O inquérito da Polícia Federal sobre as malas com R$ 51 milhões encontradas em um apartamento em Salvador, que funcionaria como um "bunker" para Geddel Vieira Lima, aponta que há indícios de crimes de lavagem de dinheiro e associação criminosa cometidos não só pelo ex-ministro, como também pelo seu irmão, deputado Lúcio Vieira Lima, pela sua mãe, Marluce Vieira Lima, pelo ex-assessor de Lúcio, Job Ribeiro, e por Gustavo Ferraz, aliado de Geddel.

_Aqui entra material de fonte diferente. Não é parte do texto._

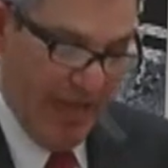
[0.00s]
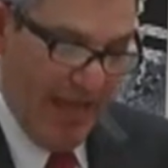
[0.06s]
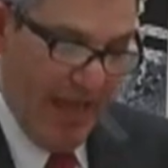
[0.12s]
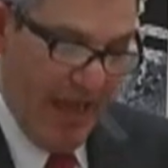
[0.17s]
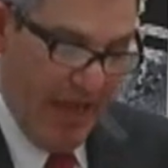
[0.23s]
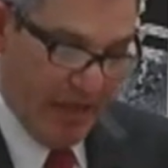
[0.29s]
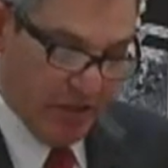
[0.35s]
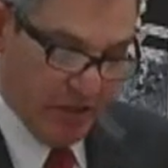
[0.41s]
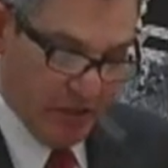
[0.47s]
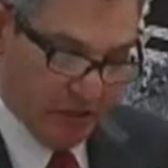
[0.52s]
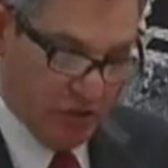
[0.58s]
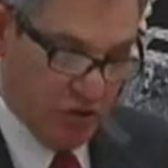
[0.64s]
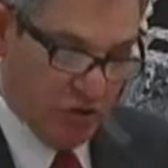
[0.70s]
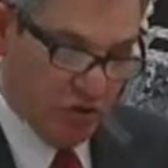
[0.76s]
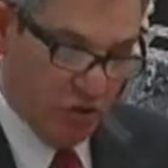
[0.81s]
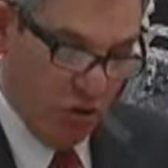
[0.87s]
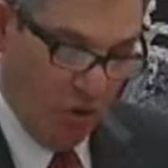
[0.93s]
Hangars,
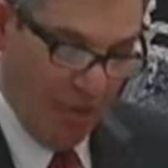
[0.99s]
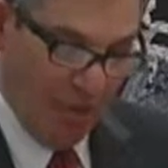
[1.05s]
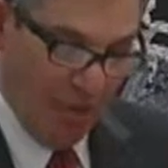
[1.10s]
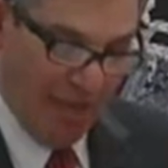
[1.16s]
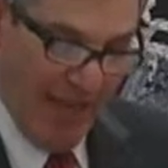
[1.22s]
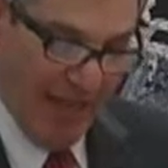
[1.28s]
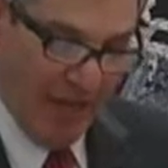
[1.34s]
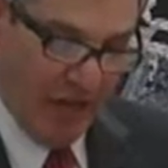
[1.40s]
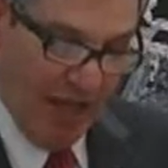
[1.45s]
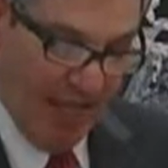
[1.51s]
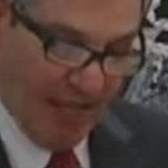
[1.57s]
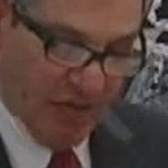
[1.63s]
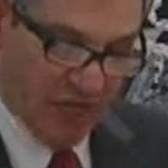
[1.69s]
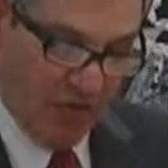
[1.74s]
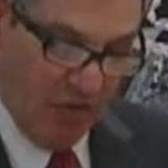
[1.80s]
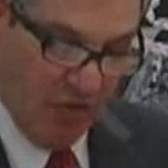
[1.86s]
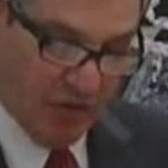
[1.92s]
soil, and
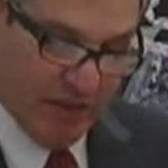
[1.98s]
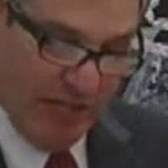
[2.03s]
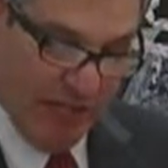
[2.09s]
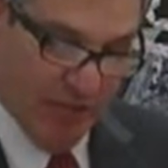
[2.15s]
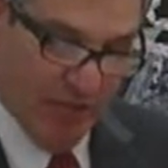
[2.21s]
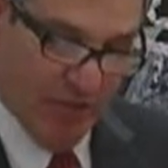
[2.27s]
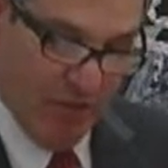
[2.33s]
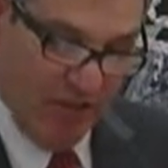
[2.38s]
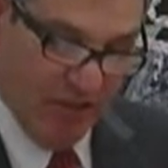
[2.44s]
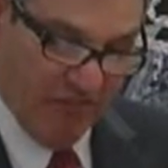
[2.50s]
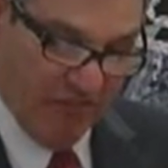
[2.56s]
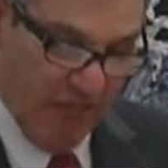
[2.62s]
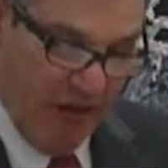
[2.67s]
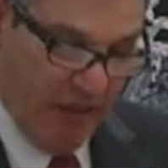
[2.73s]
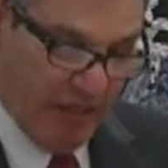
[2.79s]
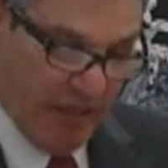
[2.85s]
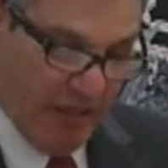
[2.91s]
asphalt have been
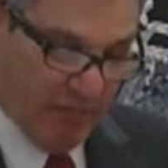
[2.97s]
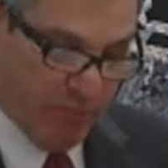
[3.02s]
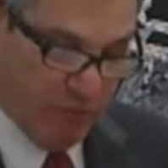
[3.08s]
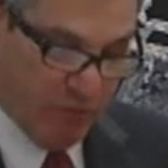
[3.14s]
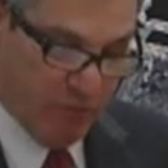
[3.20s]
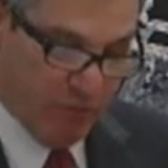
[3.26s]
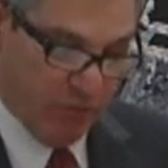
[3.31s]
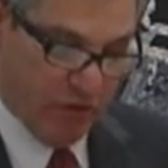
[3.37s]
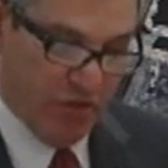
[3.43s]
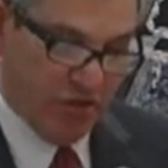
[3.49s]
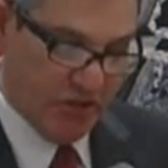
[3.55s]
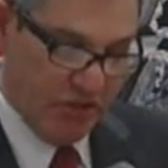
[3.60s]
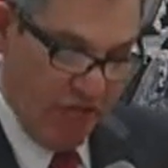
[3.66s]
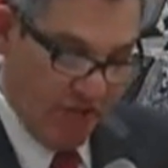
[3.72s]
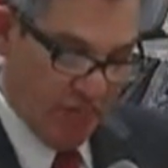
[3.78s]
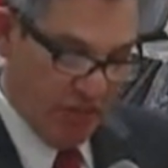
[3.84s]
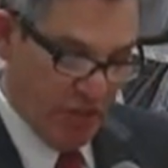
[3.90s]
modified and improved for a
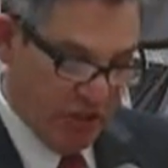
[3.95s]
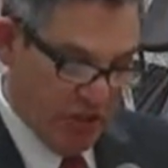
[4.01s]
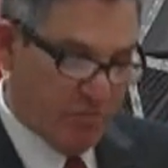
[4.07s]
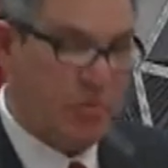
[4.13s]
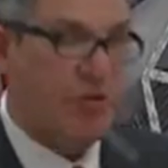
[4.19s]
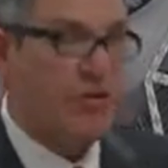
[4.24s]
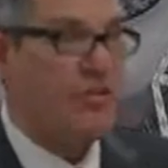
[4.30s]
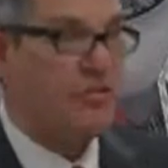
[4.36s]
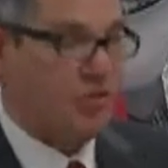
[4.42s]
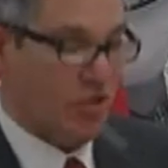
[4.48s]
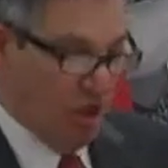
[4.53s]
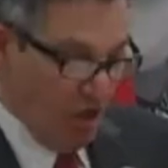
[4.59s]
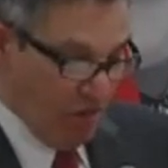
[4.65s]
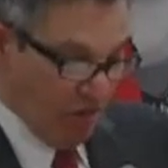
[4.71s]
safer experience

O ex-funcionário de Lúcio Vieira Lima está tentando fechar delação premiada com o Ministério Público e já se colocou à disposição para entregar o que sabe sobre o episódio dos R$ 51 milhões. Ele também não vai mais precisar usar tornozeleira eletrônica.

Nesta terça-feira (28), Fachin atendeu a um pedido da defesa de Job.

"Na decisão, o ministro disse que "como bem ressalta" a PGR, "não há qualquer evidência concreta" de que Job pretenda se furtar à correta aplicação da Lei Penal ou prejudicar o esclarecimento dos fatos em apuração".

"No curso das apurações, além de ter depositado a fiança no patamar reajustado, admitiu seu envolvimento nos fatos e colaborou espontaneamente com a atividade persecutória, descortinando possíveis linhas investigativas". Em outubro, Fachin já havia enviado ele para prisão domiciliar.

Além de Geddel e Lúcio, também são investigados o deputado Job Ribeiro, Gustavo Ferraz e Marluce Vieira Lima, mãe de Geddel e Lúcio. Classificando a detenção como "desnecessária" e "inadequada", Fachin também afirmou que a medida impede o ex-assessor "de buscar ocupação remunerada e possibilitar seu próprio sustento e o de sua família".

Na procuradoria, a conclusão é que há elementos suficientes para se fazer a acusação formal contra a família Vieira Lima.

A polêmica envolvendo a família Vieira Lima parece que está longe de acabar.